Ныне наши Домани плотно наполняют зал какой-нибудь конторы коммунальных платежей с утра пораньше, и абсолютно не смотря ни на какие электронные очереди, подробно, прямо в лоб, дотошно выясняют, кто за кем, куда и как. Они безостановочно выспрашивают, повествуют, хихикают, показывают непонятные бумаги, грустят и ностальгируют, подшучивают над собой и окружающими, обижаются на шутки, разнообразно ссорятся и мирятся, и часто, но недолго, плачут. Именно здесь они по-настоящему живут и дышат. Бабушка-доманя – это не возраст, среди них есть и молодые мамушки, и тетушки средних лет, и некоторые девушки, давным-давно готовые ими стать. Да почему же некоторые? Почти все.

За стойкой, разделяющей зал пополам, для полноты картины отделенные от сборища домань полупрозрачным стеклом, в пространстве сканеров, принтеров, мониторов, проводов, бумаг, клавиатур носятся довольные и терпеливые девчушки-операторы, пока искренне убежденные, что очередь – не о них, не для них, не для их дочерей.

Осознает ли эта зычноголосая молодка, мясистая и нагловатая, что ежедневно видит сквозь стекло по ту сторону стойки собственное будущее? Взгляните, как идеально накладывается на ее широкое лицо физиономия желчной старухи с точно такими же мелкими глазками, переполненными несгибаемым убеждением в собственной правоте, недоверием ко всем на свете, и твердой верой в личное безоблачное завтра.

Вынос

Обветшалый подъезд брежневской пятиэтажки прощается с новоселами.

Обкуренные санитары несут на стуле запоздалую старуху. Равнодушные хип-хопперы, покуривая, наблюдают вынос тела в тонированное окно облупленной «девятки», распухающей изнутри басами и ритмами нового века. Одутловатая врачиха в застиранном халате средних лет (и у нее, и у халата – средние годы), докуривает и запихивается в новехонький реанимобиль. Перспективные детсадовцы, неуправляемым косяком акульих мальков срываются из песочницы, и бегут, запинаясь, поедать новое зрелище. За ними несутся грузные мамочки, стараясь пресечь наблюдение, оградить от вредных впечатлений. Подходит крепко спаянная группа иностранных специалистов в сфере сантехники и дворовой уборки. Им интересно, у них на родине такое происходит не так. Подтягиваются утренние выпивохи, мастера замусорить дворовые территории. Им тоже хочется позырить.

Вынос тела – вынос мозга.

В чистейшем небе, над проводами и антеннами, блестит авиалайнер, оставляя на синем фоне белый облачный след. А в самолете, наверное, летит престарелая дочь старухи. Черкает записки, мызгает заметки, мнет бумажки, готовится к выступлению на конференции. Она еще не знает. Ей пока не до дум об отеческих пятиэтажках. Потом приедет, на поезде.

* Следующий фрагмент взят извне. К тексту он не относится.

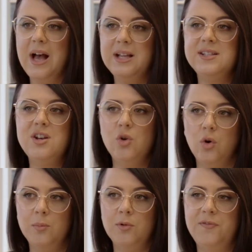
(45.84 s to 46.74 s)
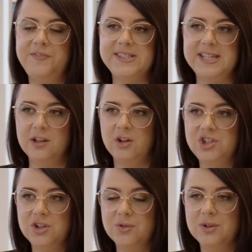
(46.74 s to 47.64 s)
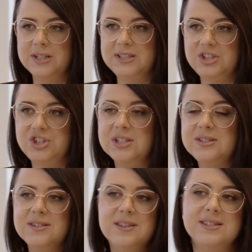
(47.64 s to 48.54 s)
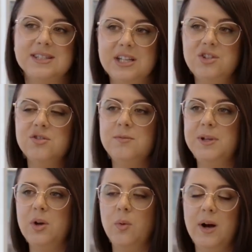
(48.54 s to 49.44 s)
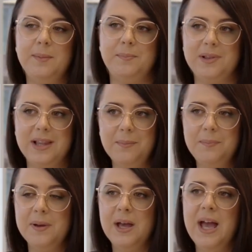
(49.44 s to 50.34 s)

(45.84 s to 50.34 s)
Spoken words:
Under normal physiological conditions, the skin should be quite plump,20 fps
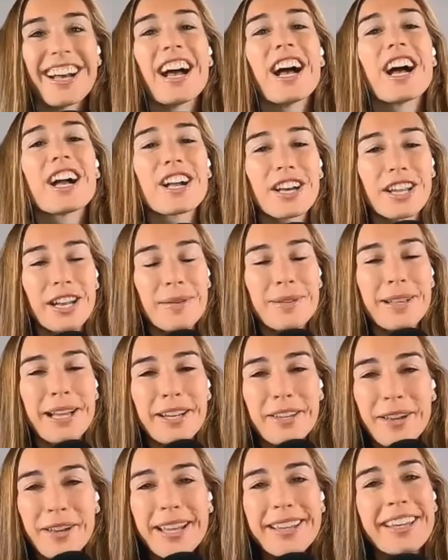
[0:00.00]
Good. I'm glad
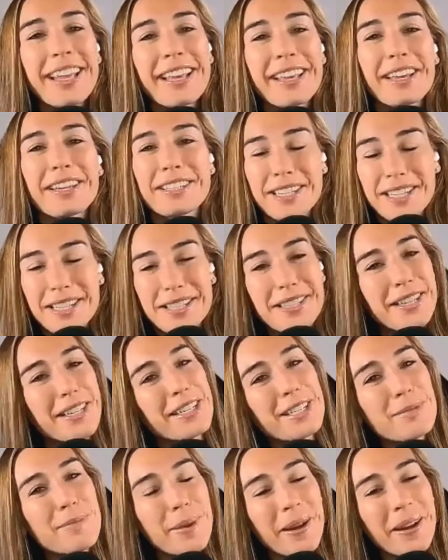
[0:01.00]
you had like a decent
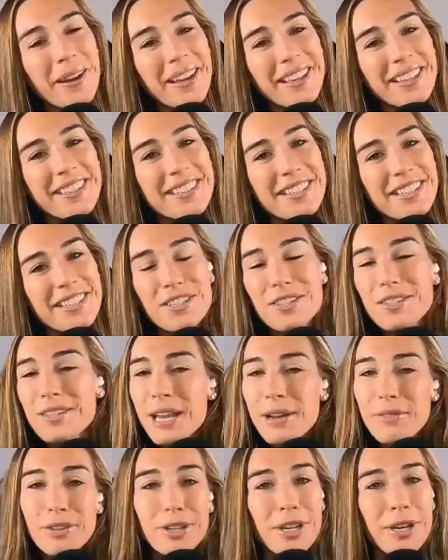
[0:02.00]
experience because you
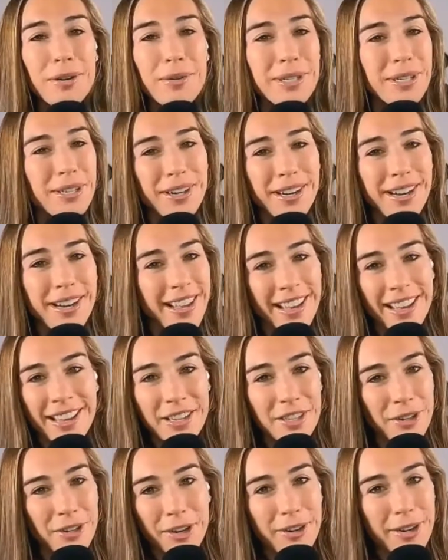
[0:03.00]
never know what you're going to get
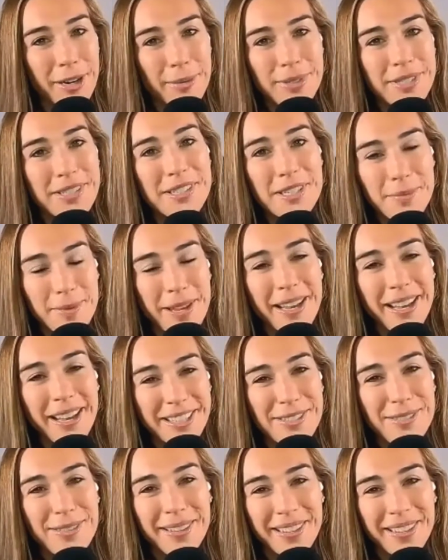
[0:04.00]
in Grand Rapids, to be
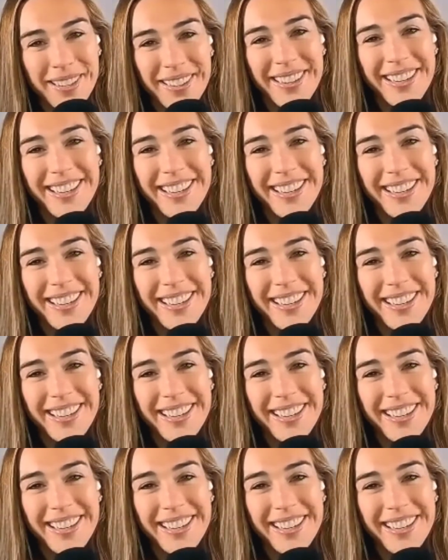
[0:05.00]
honest with you.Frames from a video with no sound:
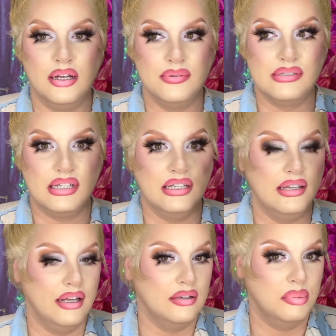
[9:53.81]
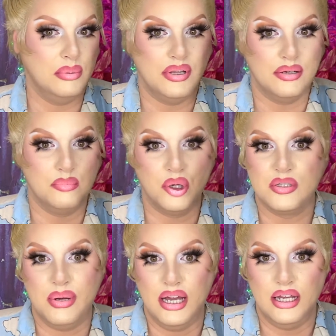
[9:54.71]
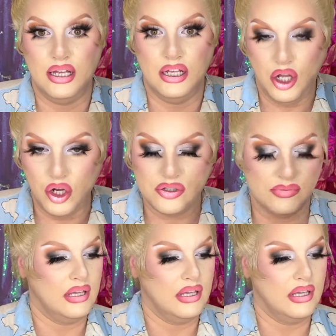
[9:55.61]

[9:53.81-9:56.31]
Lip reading: skin that people that perspire a lot.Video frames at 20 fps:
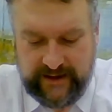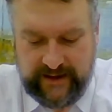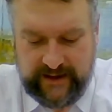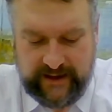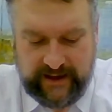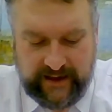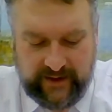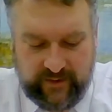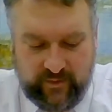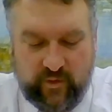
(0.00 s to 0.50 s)

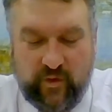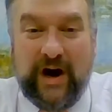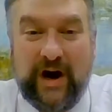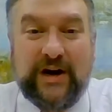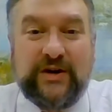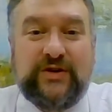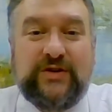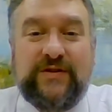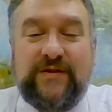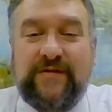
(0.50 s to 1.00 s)
and
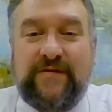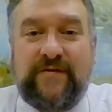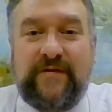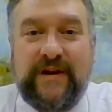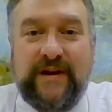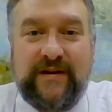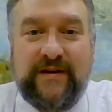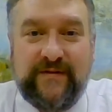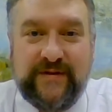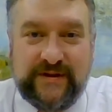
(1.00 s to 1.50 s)
washed the
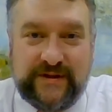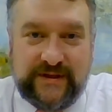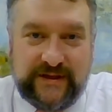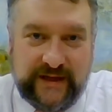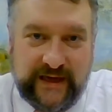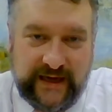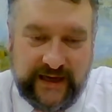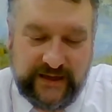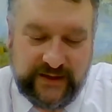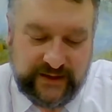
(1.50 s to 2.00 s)
feet of the
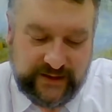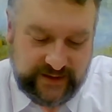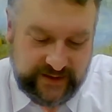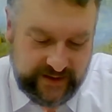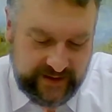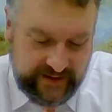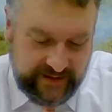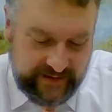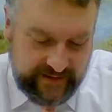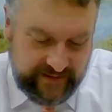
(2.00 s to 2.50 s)

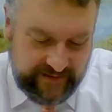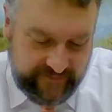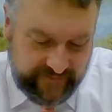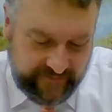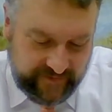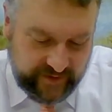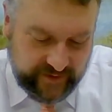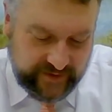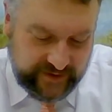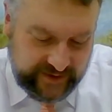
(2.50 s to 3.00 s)
saints,
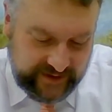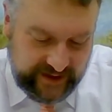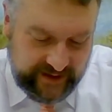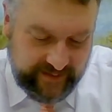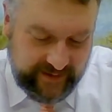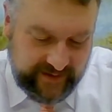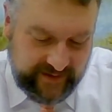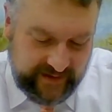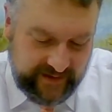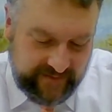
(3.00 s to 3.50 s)
1
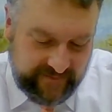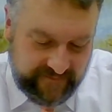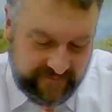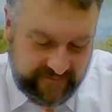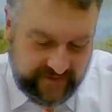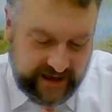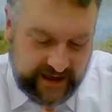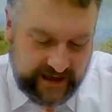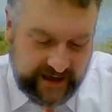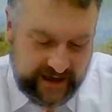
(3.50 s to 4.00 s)
Timothy
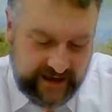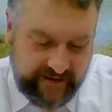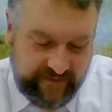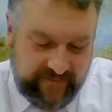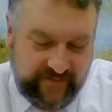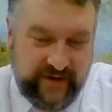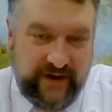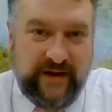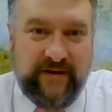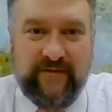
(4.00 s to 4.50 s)

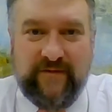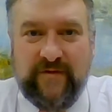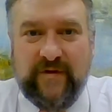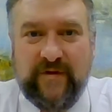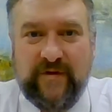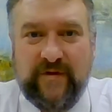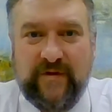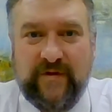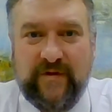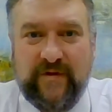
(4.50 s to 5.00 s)
5 and
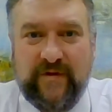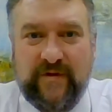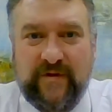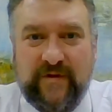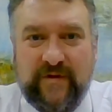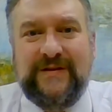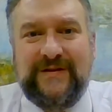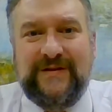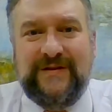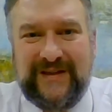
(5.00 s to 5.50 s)
verse
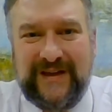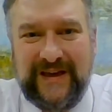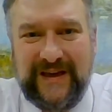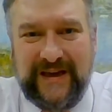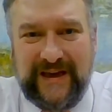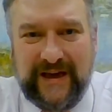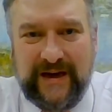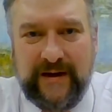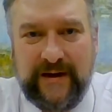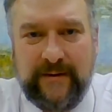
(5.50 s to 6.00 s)

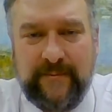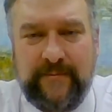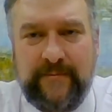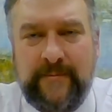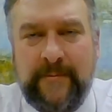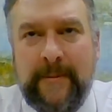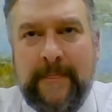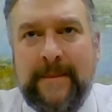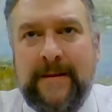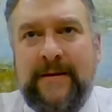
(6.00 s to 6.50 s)
10.
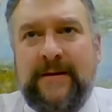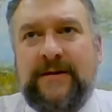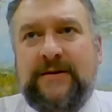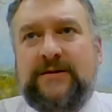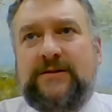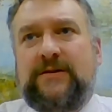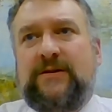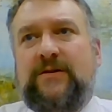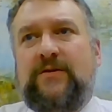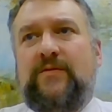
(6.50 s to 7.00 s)

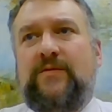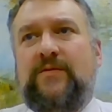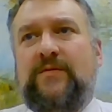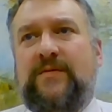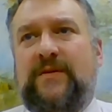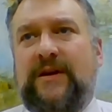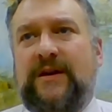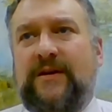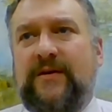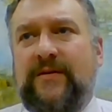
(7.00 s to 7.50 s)
So
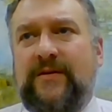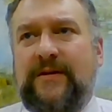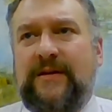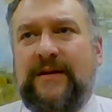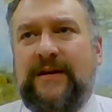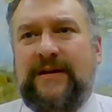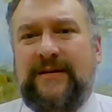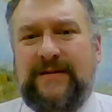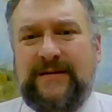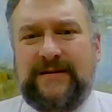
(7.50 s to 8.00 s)

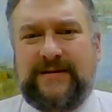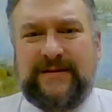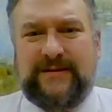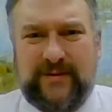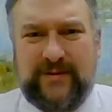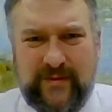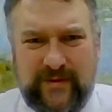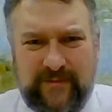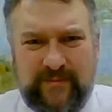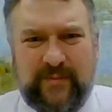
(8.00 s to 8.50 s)
this
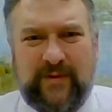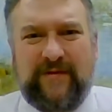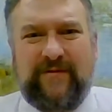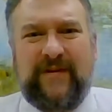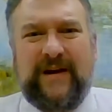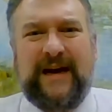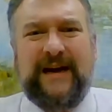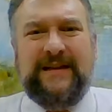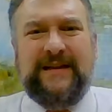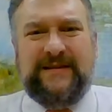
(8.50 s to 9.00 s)
sort of
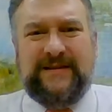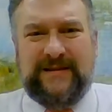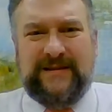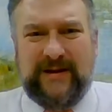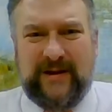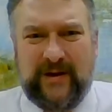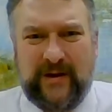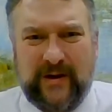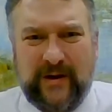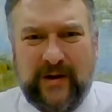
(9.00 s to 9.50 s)
provides
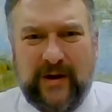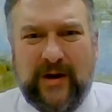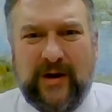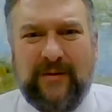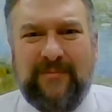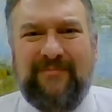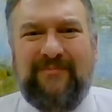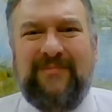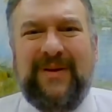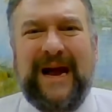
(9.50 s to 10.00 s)

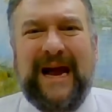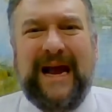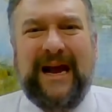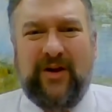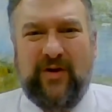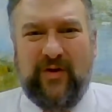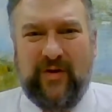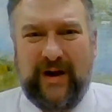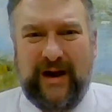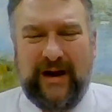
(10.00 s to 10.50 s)
our
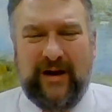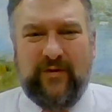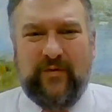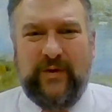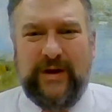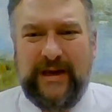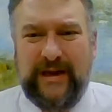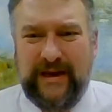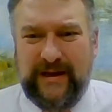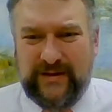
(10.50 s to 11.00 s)
background.
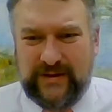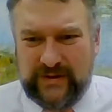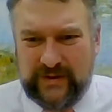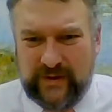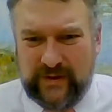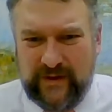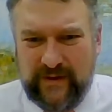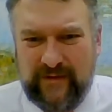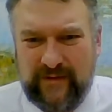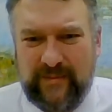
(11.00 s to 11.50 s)
We get
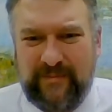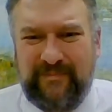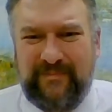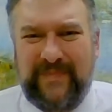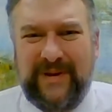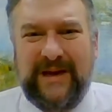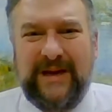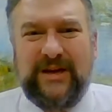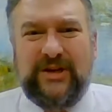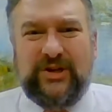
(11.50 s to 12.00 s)
sort of a
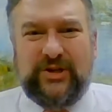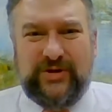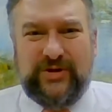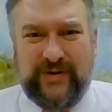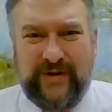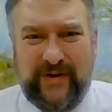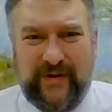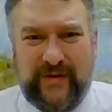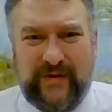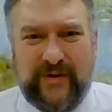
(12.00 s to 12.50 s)

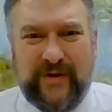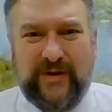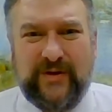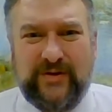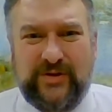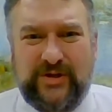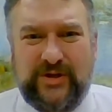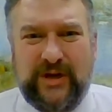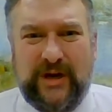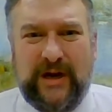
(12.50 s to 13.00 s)
picture in
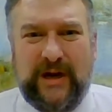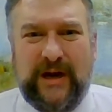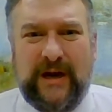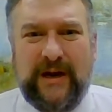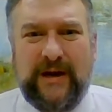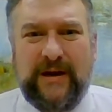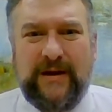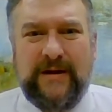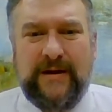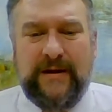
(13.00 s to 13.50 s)
3 John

Какая-то невидимая форточка громко транслирует на весь двор дискотеку восьмидесятых. Как редко эти песни звучали в первые годы жизни дома! Классический школьный дуэт (ну, просто Роман и Юлька из фильма) ускоряет шаг, практически бежит от тягостной картины. Пока нет места этим зрелищам в их жизни. Приземистый дед поливает шлангом с балкона приподъездные деревья. Ему не до выноса, не хочет он думать об этом. Карликовая тетушка, надрываясь, волочет гигантские вязанки обоев. Ей тоже не до этого.

И мне не до того! Включаю телек и зашториваю окна. Но в эфире – фестиваль прекрасного кино восьмидесятых. Отвлечься не выходит. По всем каналам мелькают лица и глаза редчайших в свое время артистов и образов. Ну, просто половина телетрафика – то самое кино. Его достали со всех полок, вынули из всех хранилищ. Теперь вот достают им нас.

А неплоха была эпоха у старухи! Жаль, быстро миновала. Да и зачем, вообще, эпохам миновать? Чем наша лучше? Нам бы лет пятьсот прожить в одной эпохе.